Weekly Wire
Weekly Alibi Tiny Tunes

By Michael Henningsen

Various Artists The Fiddlers of Eastern Prince Edward Island/Various Artists The Fiddlers of Western Prince Edward Island (Rounder)

NOVEMBER 3, 1997:  Although these two volumes are available and sold as separate collections, it's important to listen to each within the context of and juxtaposition against the other. Prince Edward Island is Canada's smallest province, occupying just 2,000 square miles off the Atlantic coast between the neighboring provinces of New Brunswick and Nova Scotia. But for such a small island, the eastern and western portions couldn't be more different when it comes to the old-time fiddling that has been a major pastime and cultural document--keeping alive the spirit and heritage of the Acadian-French, Scottish and Irish immigrants who originally settled on Prince Edward Island--for the province's population of about 130,000.

These Rounder recordings are a spectacularly successful attempt at presenting island fiddling as it has been performed on Prince Edward since the early-18th century with the arrival of the first Acadian-French settlers. By the late-18th century, Scottish immigrants had arrived on the eastern part of the island, melding their own music, which was greatly influenced by the Highland and Uilean pipes of their homeland, with the unique rhythmic pulse of Acadian-French folk tunes. And what is now referred to as "old-time" fiddling was born. Several generations later, Irish immigrants began to occupy the western potion of the island, allowing the Acadian-French rhythmic influence to become central to their traditional reels, stomps and jigs. It is this--the fiddling style of western Prince Edward Island--that most closely resembles the fiddling found in America, in communities nestled quietly in the Ozarks, Appalachians and in the deep South. For just as Irish settlers looked west toward Canada, so, too, did they immigrate to the United States, bringing their music with them.

Both the eastern and western variations share several distinctive qualities, not the least of which is the driving rhythmic style and predominance of uplifting, twirling melodies. Old-time fiddling was, after all, central to social interaction and gatherings on both sides of Prince Edward Island. Life on the island was rural until the early 1950s and residents, often without the benefits of electricity, running water and other North American amenities, relied upon family and community traditions to hold them together. Island fiddlers, for instance, were vital to the success of any wedding, holiday, festival and other community events. Fiddlers were often employed for fundraising duties as well, giving dances and providing music for the smaller, more private house parties.

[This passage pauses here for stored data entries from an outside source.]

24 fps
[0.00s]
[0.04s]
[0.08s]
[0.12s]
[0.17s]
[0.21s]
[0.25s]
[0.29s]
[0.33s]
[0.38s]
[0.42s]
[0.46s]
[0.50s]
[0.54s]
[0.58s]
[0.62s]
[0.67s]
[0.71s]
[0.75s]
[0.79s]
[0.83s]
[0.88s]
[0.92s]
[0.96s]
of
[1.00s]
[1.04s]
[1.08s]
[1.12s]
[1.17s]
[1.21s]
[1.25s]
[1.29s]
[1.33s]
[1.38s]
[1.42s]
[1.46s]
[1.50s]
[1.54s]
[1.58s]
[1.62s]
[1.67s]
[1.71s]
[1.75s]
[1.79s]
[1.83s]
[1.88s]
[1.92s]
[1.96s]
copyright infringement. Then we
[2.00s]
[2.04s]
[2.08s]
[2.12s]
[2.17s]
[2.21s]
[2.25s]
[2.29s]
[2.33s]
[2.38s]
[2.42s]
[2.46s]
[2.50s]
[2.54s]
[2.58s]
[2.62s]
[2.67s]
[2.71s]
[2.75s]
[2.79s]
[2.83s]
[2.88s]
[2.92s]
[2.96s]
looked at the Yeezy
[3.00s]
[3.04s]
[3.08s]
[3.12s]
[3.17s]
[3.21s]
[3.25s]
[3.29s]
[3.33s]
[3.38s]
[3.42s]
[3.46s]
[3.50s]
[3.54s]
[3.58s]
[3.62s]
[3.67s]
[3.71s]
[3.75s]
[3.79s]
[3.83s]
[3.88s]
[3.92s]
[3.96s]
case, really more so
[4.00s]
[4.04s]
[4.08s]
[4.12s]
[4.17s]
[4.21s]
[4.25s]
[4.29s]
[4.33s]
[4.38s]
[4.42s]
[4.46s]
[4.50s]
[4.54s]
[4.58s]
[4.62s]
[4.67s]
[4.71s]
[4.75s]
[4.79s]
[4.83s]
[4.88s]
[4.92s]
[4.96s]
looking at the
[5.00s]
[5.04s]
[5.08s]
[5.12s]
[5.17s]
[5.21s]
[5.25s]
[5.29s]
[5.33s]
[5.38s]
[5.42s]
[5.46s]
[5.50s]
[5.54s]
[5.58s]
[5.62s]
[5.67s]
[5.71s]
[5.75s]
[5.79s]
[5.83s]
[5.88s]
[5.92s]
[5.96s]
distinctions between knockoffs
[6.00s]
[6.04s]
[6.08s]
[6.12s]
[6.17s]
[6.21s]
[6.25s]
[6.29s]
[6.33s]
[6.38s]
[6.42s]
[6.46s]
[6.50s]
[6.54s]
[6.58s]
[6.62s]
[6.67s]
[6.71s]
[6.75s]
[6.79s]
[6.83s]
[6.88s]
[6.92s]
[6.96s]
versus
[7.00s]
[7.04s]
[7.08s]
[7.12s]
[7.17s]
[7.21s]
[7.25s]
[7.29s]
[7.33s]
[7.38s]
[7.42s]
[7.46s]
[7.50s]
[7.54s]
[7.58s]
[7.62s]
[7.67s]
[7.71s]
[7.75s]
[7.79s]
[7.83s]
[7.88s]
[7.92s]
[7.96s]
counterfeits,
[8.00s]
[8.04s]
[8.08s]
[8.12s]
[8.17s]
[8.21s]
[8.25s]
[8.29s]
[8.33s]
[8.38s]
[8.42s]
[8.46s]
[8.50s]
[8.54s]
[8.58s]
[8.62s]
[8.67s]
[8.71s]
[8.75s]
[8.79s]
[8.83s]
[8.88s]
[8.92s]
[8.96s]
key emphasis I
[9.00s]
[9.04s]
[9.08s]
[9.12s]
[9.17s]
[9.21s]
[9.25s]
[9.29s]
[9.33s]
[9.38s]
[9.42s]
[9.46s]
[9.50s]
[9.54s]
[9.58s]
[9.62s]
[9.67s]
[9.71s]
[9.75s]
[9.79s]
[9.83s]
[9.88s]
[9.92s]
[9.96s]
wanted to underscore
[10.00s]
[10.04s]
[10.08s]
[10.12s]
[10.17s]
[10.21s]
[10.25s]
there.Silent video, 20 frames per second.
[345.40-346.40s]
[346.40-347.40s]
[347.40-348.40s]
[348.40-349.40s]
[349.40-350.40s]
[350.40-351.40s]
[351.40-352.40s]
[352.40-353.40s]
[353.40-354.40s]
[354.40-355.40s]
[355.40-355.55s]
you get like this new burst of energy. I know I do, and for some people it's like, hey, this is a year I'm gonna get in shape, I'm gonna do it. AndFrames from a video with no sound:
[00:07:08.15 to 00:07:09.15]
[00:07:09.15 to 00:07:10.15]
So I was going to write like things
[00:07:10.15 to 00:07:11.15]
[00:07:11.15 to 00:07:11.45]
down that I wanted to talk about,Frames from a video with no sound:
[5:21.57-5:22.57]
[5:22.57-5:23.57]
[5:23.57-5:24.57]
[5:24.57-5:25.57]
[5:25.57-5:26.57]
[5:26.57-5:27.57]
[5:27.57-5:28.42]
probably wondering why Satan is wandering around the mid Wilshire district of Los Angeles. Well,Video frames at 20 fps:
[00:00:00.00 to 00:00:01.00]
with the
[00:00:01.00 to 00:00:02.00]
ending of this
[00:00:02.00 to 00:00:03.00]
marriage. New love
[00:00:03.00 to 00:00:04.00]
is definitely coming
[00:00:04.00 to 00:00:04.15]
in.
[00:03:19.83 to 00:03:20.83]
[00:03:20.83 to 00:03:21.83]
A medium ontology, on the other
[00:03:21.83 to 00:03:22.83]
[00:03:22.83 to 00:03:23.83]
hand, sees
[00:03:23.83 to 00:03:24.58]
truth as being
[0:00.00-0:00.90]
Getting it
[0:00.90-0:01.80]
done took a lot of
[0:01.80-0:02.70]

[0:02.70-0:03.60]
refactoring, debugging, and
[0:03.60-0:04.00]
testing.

The major difference between the two volumes of wonderful fiddle music on this set of recordings is that the Scottish-influenced The Fiddlers of Eastern Prince Edward Island is slightly more subtle, thriving on the vibrance and mystery of traditional Scottish pipe music, while the western-concentrated volume reveals the gaiety and joyousness of the instrument and of the folk communities to whom it was a vital source of entertainment and an important historical testament. It's quite surprising, really, in listening to both volumes consecutively, that there are such noticeable stylistic differences. In some instances, the crossover between eastern and western styles is fairly obvious. But, for the most part, the music that makes up each volume of this stunning collection sounds as though it comes from lands thousands, rather than hundreds, of miles apart. And because old-time fiddling is quickly becoming a lost art--the median age of most old-time players on Prince Edward Island is now about 70--this collection of 60 tunes contains music that may well never be heard quite this way again. The fiddling tradition is one passed like folklore, from the old to the young, from the voice to the ear. With few exceptions, the fiddle music of Prince Edward Island is unwritten and, therefore, changing slightly down through the generations. These recordings preserve some of the very old while documenting some of the new: an admirable feat and one that is truly a pleasure to listen to. !!!!!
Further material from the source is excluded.